Stored data |
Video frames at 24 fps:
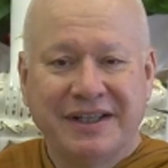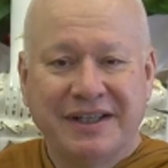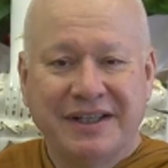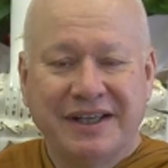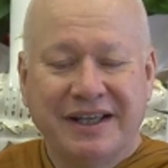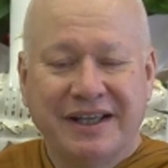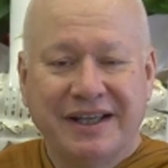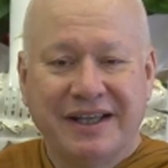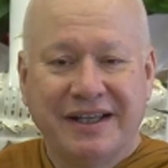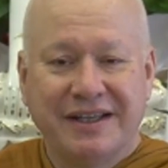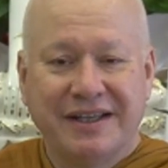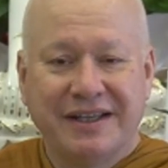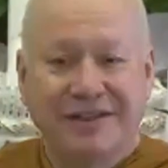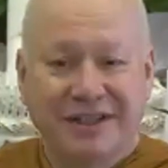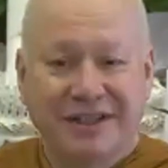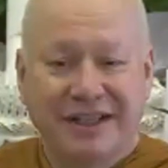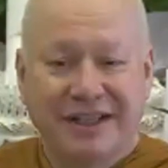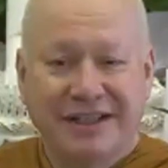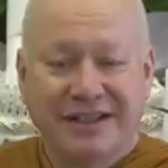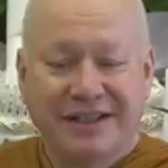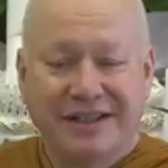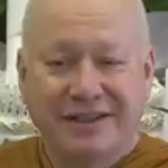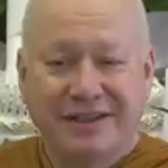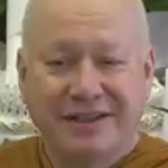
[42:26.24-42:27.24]
And it was a
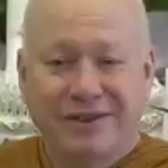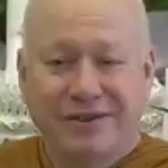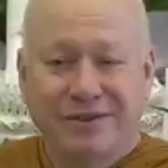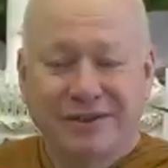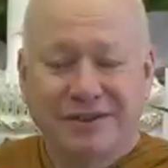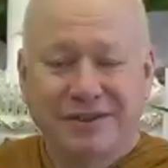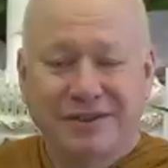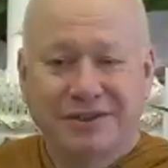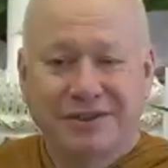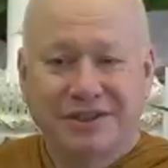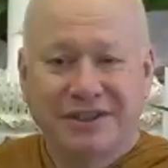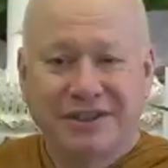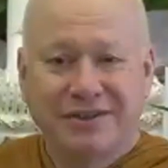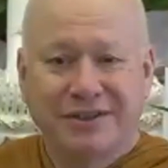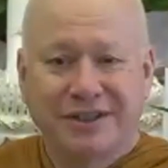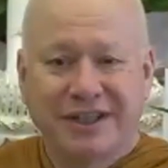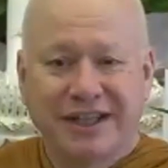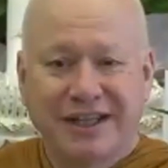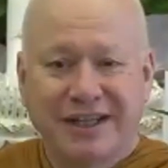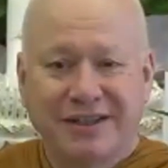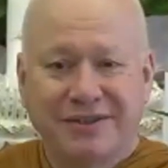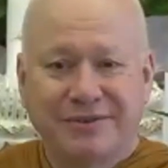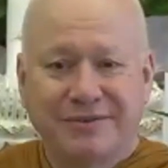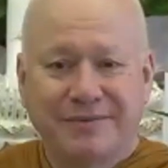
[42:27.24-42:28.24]
lady doctor. She got
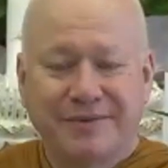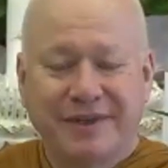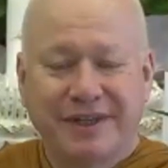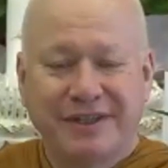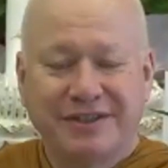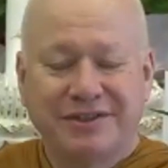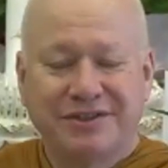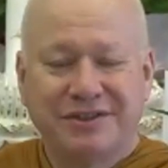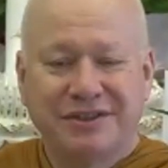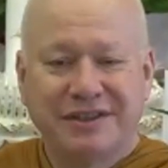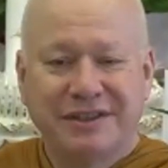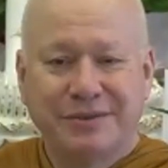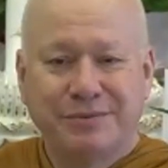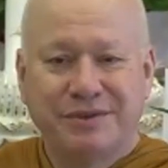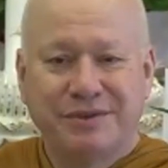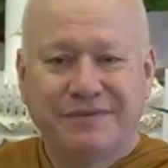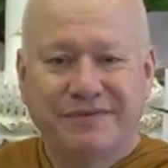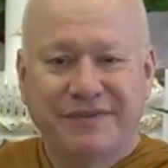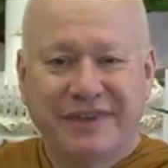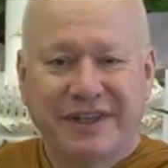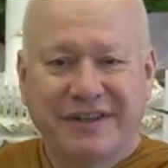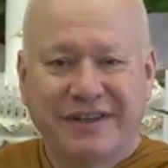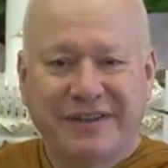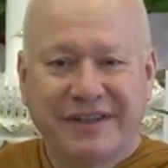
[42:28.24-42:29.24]
out and she was
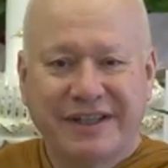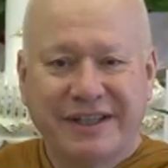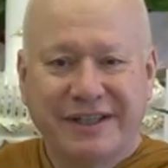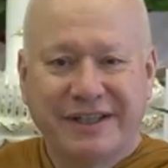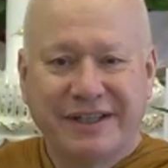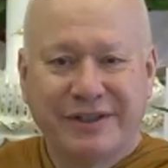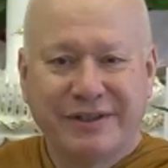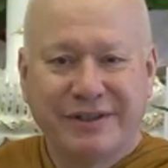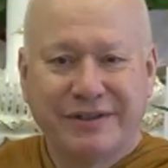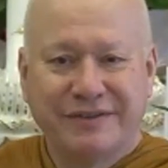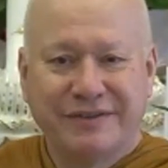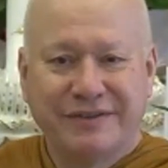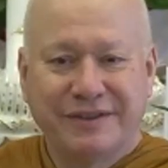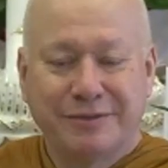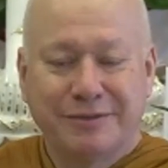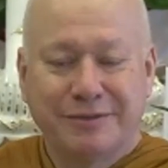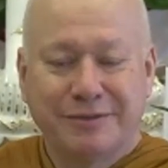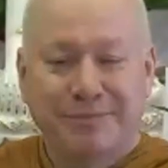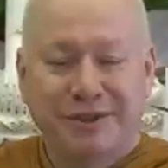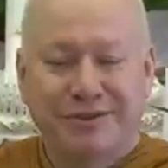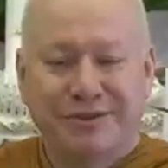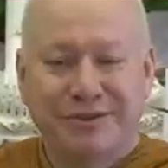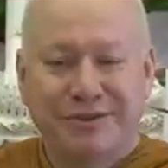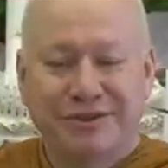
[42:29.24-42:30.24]
very nervous
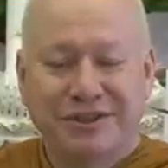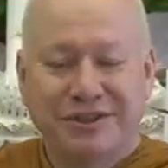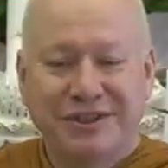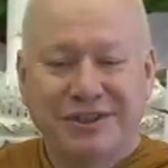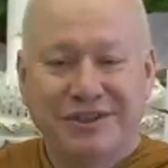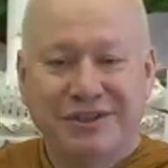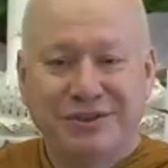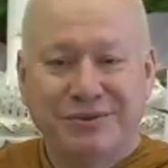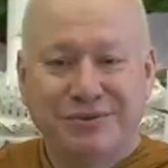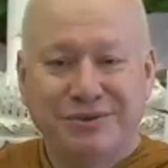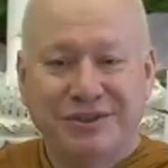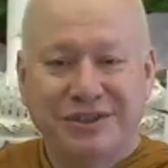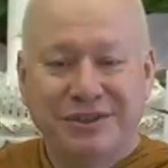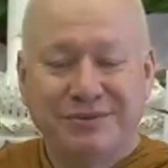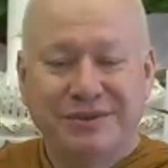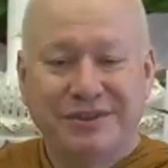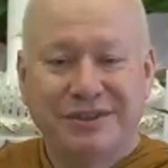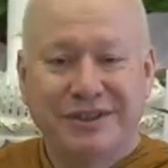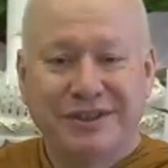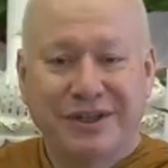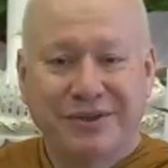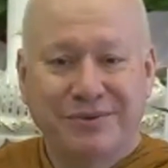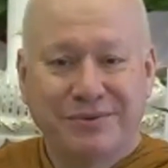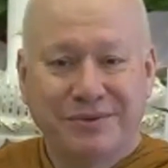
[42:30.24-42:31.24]
because she knew she was
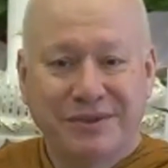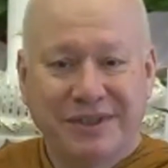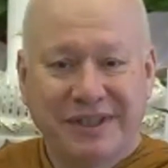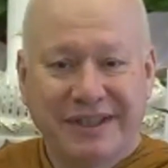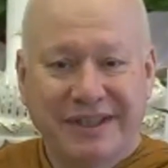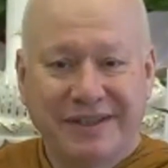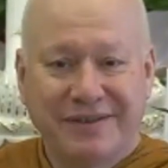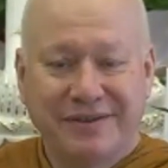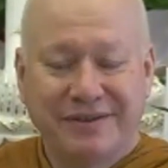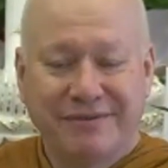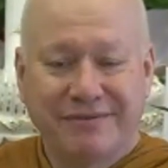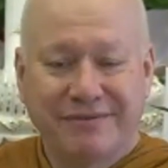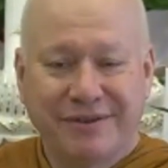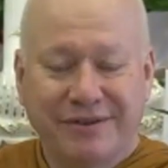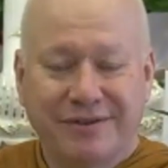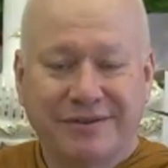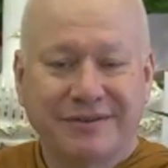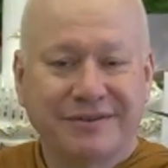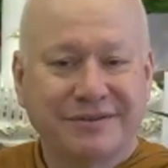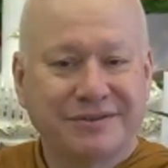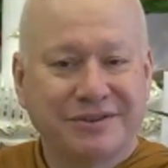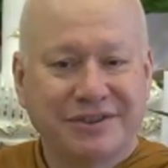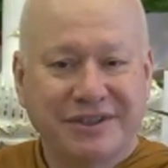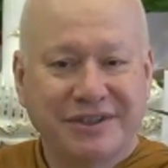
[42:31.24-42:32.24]
totally in the
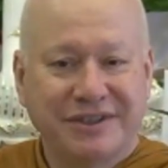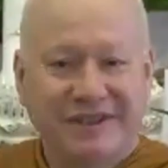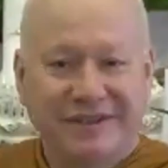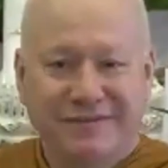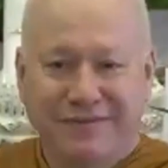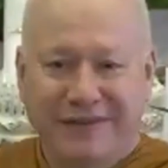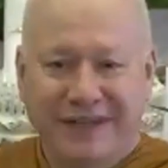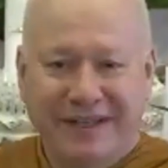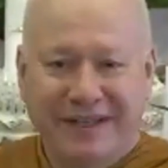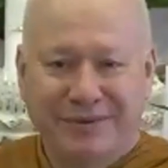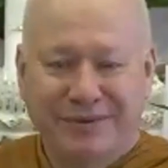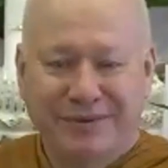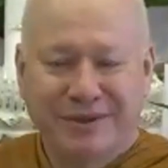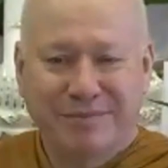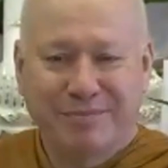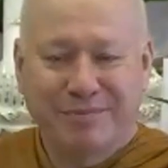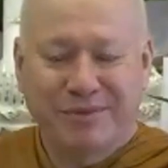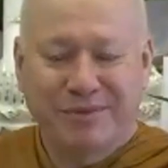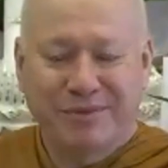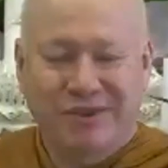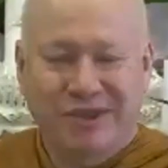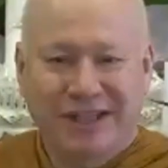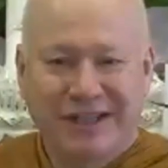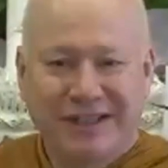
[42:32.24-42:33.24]
wrong. She had failed to
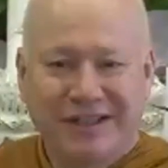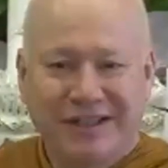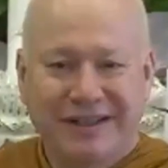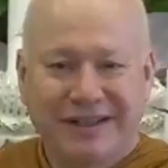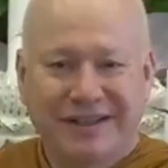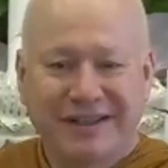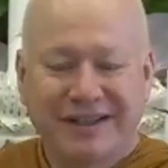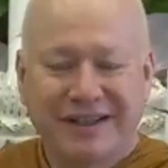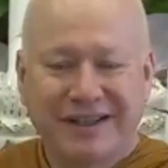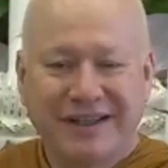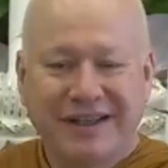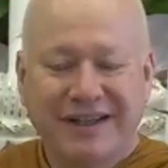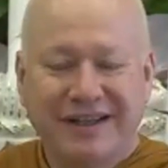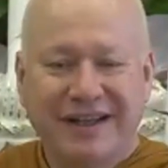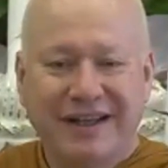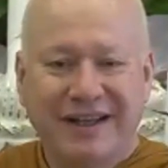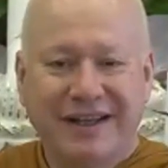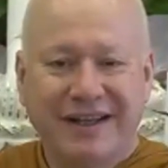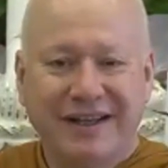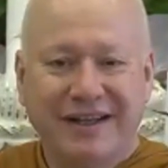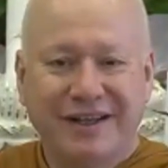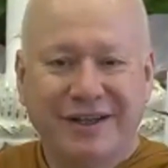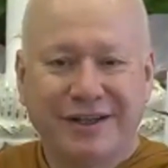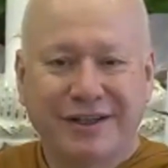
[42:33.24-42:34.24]
brake
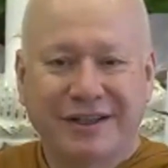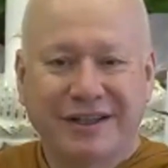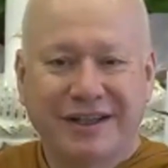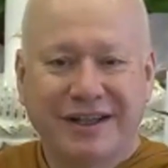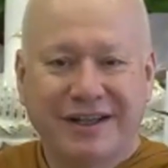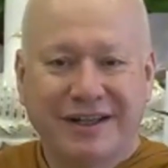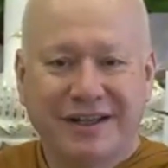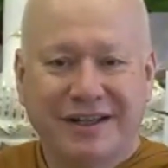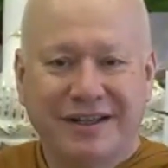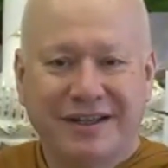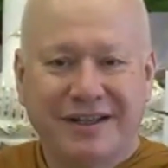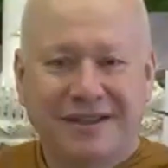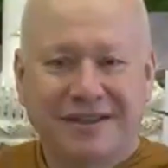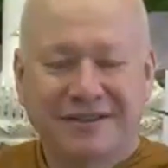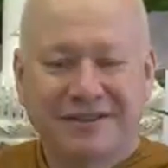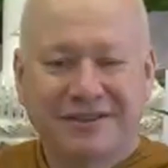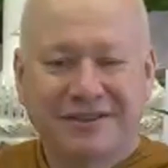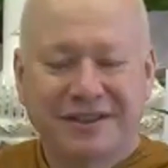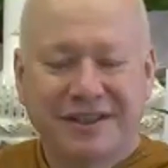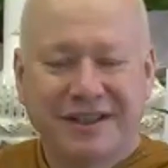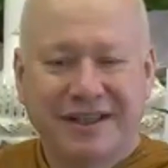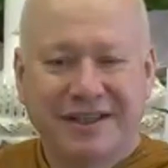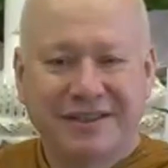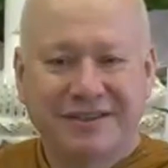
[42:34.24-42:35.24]
her car.
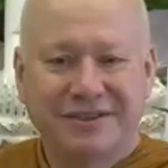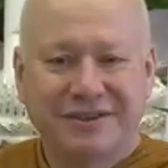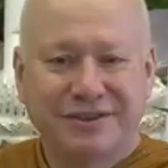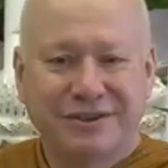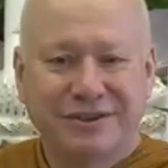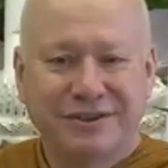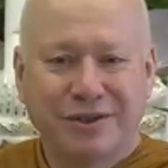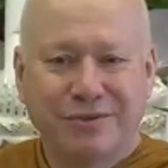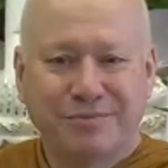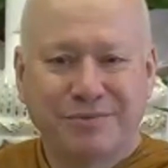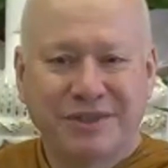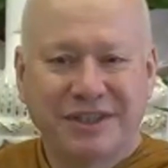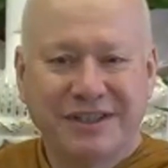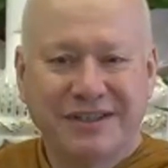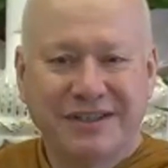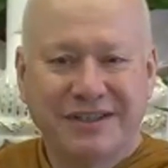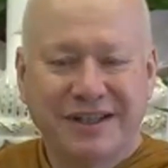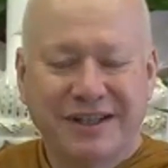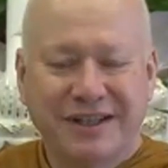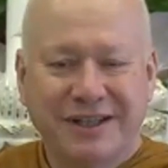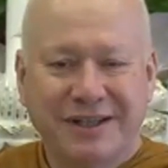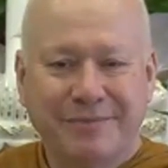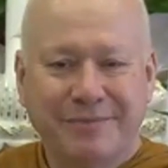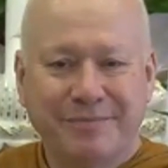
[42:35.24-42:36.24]
She hadn't stopped in
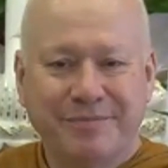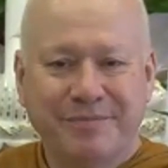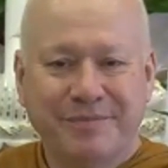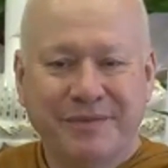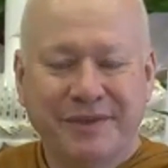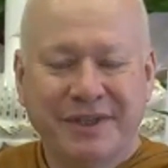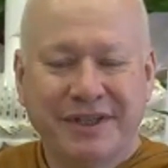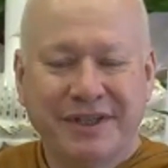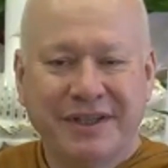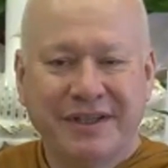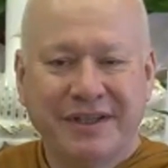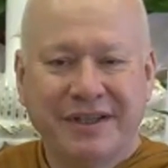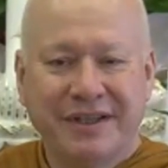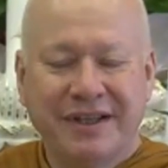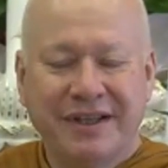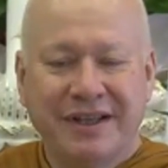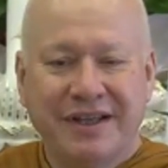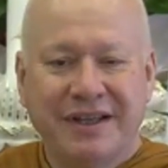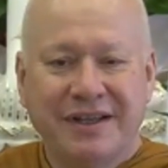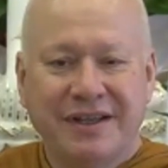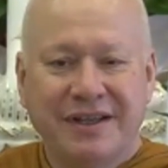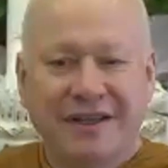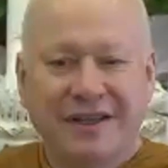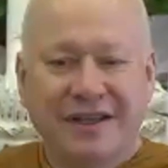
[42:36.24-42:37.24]
time.
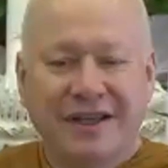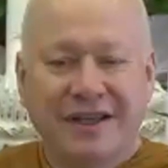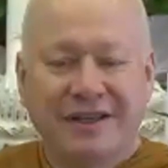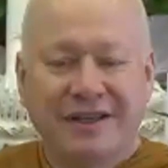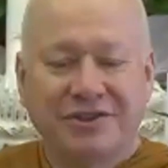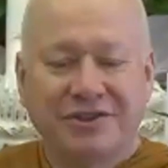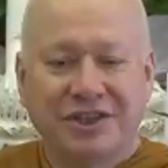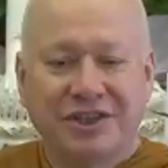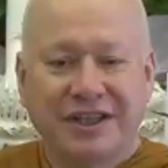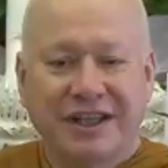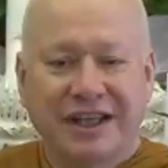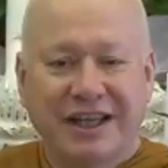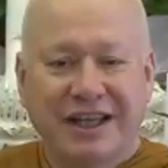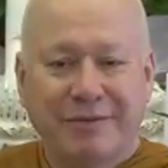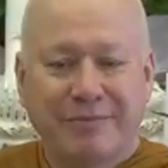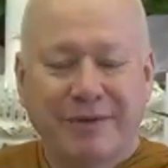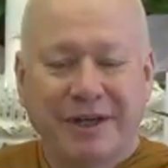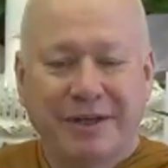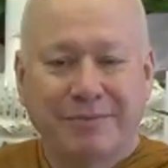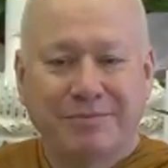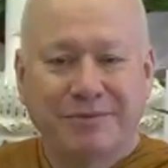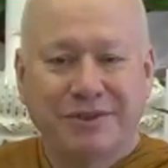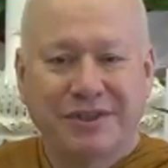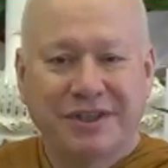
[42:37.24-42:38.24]
And she came
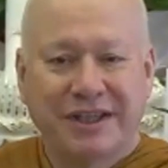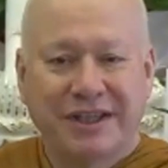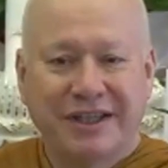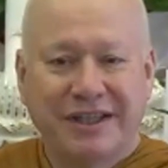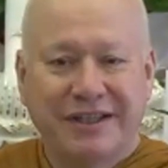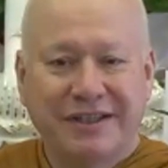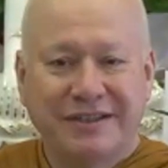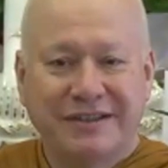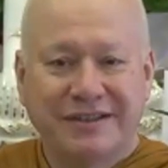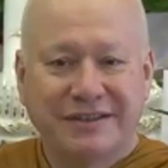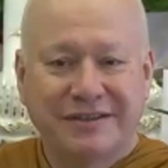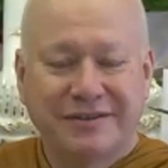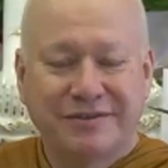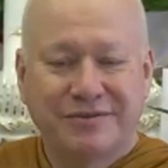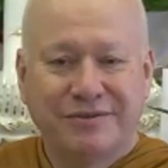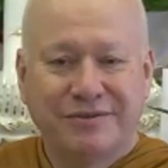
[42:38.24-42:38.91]
up to his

Work request | Repeat every entry above precisely, leaving each picture out.

Solution |
Video frames at 24 fps:
[42:26.24-42:27.24]
And it was a
[42:27.24-42:28.24]
lady doctor. She got
[42:28.24-42:29.24]
out and she was
[42:29.24-42:30.24]
very nervous
[42:30.24-42:31.24]
because she knew she was
[42:31.24-42:32.24]
totally in the
[42:32.24-42:33.24]
wrong. She had failed to
[42:33.24-42:34.24]
brake
[42:34.24-42:35.24]
her car.
[42:35.24-42:36.24]
She hadn't stopped in
[42:36.24-42:37.24]
time.
[42:37.24-42:38.24]
And she came
[42:38.24-42:38.91]
up to his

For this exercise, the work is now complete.